The use of herbs in cooking has been in vogue since times immemorial. Herbs add flavor to the food and make it more nutritious as well as delicious. Both fresh herbs and dried herbs can be used for cooking. A general guideline when using fresh herbs in a recipe is that they should be used three times more than the dried herb. Unlike dried herbs, fresh herbs are usually added towards the end in cooked dishes, to preserve their flavor. More delicate herbs like basil, chives, dill leaves, parsley, and marjoram are added a minute or two before the end of cooking or sprinkled on the food before it is just being served. Explore the following article to know more about the herbs that are used in cooking.
Major Culinary Herbs
Basil (Ocimum basilicum)
One of the most popular culinary herbs is sweet basil, which is used in sauces, pizzas, salads and pasta dishes. It forms the main ingredient of pesto sauce. Basil can be used in either fresh or dried form. The fresh leaf has a sweet, clovelike spiciness and is excellent with tomato dishes.

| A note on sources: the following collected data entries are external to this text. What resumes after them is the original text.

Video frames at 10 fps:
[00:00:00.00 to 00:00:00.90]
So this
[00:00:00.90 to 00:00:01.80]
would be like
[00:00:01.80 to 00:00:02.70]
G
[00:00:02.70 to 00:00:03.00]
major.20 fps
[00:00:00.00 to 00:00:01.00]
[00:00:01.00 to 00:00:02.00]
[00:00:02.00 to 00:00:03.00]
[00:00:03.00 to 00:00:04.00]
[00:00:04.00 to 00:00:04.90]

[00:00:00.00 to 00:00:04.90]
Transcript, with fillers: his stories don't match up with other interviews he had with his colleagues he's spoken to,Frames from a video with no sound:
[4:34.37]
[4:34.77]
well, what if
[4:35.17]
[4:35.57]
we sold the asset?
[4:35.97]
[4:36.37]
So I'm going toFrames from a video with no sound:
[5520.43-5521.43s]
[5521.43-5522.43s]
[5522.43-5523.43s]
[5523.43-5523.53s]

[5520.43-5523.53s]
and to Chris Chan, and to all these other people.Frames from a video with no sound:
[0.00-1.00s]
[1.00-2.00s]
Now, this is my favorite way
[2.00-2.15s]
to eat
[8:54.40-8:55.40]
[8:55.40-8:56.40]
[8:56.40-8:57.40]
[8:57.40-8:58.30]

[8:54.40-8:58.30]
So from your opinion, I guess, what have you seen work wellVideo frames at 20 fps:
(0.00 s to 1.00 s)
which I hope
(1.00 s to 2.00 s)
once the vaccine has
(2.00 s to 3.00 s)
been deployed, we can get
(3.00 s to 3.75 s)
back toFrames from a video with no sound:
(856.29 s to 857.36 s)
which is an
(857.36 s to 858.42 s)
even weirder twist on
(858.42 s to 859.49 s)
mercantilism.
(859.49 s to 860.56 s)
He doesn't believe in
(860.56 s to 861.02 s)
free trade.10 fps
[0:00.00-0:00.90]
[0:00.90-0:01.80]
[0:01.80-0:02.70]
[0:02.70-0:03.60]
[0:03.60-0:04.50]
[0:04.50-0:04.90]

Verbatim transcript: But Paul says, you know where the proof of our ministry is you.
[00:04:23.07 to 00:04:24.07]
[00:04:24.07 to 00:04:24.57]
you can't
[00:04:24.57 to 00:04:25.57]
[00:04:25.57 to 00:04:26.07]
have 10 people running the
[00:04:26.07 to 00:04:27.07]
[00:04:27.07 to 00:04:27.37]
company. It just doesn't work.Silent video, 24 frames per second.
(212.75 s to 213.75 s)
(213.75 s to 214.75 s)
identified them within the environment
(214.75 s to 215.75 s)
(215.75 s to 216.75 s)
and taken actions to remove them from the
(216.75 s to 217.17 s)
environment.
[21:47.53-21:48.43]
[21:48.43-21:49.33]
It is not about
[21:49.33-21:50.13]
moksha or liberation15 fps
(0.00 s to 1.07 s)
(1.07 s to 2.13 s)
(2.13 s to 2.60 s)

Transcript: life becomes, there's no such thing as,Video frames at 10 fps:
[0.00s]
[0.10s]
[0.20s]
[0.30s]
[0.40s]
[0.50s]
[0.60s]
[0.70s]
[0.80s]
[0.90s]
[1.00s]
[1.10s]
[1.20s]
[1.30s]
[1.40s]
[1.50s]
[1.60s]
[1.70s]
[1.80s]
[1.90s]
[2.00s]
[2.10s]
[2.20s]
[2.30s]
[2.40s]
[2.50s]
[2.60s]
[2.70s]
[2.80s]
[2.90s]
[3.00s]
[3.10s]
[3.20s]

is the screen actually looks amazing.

Coriander (Coriandrum sativum)
Coriander is used to enliven Mexican and South American cuisine as well as Thai and Vietnamese cuisines. It is used in tacos, salsas, soups, stews, chicken and rice, salads, tomato based sauces and garnishing. The seeds are used in Middle Eastern, Southern Asian, and Latin American cuisines.
Cumin (Cuminum cyminum)
Cumin adds flavor to Middle Eastern and Mexican foods. Cumin seeds as well as powdered cumin can be used in cooking. It compliments any food, from breads to cheese to sausages. It works great on vegetables, fruits, beans and meat.
Celery (Apium graveolens)
Along with a great taste, celery contains lots of vitamins and minerals. Diced celery is common in various cold slaw-style salads. It contrasts well with apples and nuts. Dried celery is used for garnishing soups and tuna or chicken salad sandwiches. The seeds are added to pickle recipes, soups and other dishes.
Dill (Anethum graveolens)
Dill is available in weed as well as seed form, both fresh and dried. Dill weed works wonders in soups, omelets, seafood dishes, herring, salmon, potato salads and steamed vegetables. Dill seed is good for breads, pickling, cabbage dishes, stews, rice and cooked root vegetables. Ground seed is used to flavor butter, mayonnaise and mustard. The leaves go well with fish, cream cheese and cucumber.
Parsley plant (Petroselinum crispum)
Parsley quickly adds a touch of color and texture to any recipe. It is available in both fresh and dried form. It is extremely useful in omelets, scrambled eggs, mashed potatoes, soups, pasta, vegetable dishes, sauces, fish, poultry, veal and pork. The fresh leaves are used for garnishing.
Garlic (Allium sativum)
Garlic is particularly used in Oriental cuisines. Garlic chives are a great replacement for garlic salts and powdered garlic. Finely chopped garlic is added to stir-fry recipes and egg dishes.
Spearmint (Mentha spicata)
Spearmint is used as a summer herb, for flavoring fresh garden vegetables. It is also put in the well-known mint jelly or mint sauce that accompanies roasted lamb or mutton dishes. It pairs well with lamb, duck, chicken, pork and veal. It adds the right refreshing touch to fruits and fruit salads.
Peppermint (M. piperita)
Primarily, peppermint is used in making candies and teas. In cooking, it is used to flavor sweets and various liquors, in the form of essential oil or extract. Fresh or dried peppermint leaves are used in salads and sauces in Mediterranean and Middle Eastern cuisines.
Rosemary (Rosmarinus officinalis)
The aromatic flavor of rosemary blends well with garlic and thyme, to season lamb roasts, meat stews and marinades. It enlivens lighter fish and poultry dishes, along with tomato sauces and vegetables. It is also used to dress fresh steamed red potatoes and peas or a stir-fried mixture of zucchini and summer squash.
Sage (Salvia officinalis)
Sage is available in fresh or dried leaves, as whole, crumbled or ground. The herb enhances pork, lamb, meats and sausages. It is used for flavoring seafood, vegetables, stuffing and savory breads. Chopped leaves flavor salads, pickles and cheese.
Thyme (Thymus vulgaris)
Thyme is closely associated with French cuisine. Both fresh and dried thyme is available. It is used in soups and sauces with meat, poultry or fish. It also goes well with lamb, veal, eggs, chowders, croquettes and tomatoes.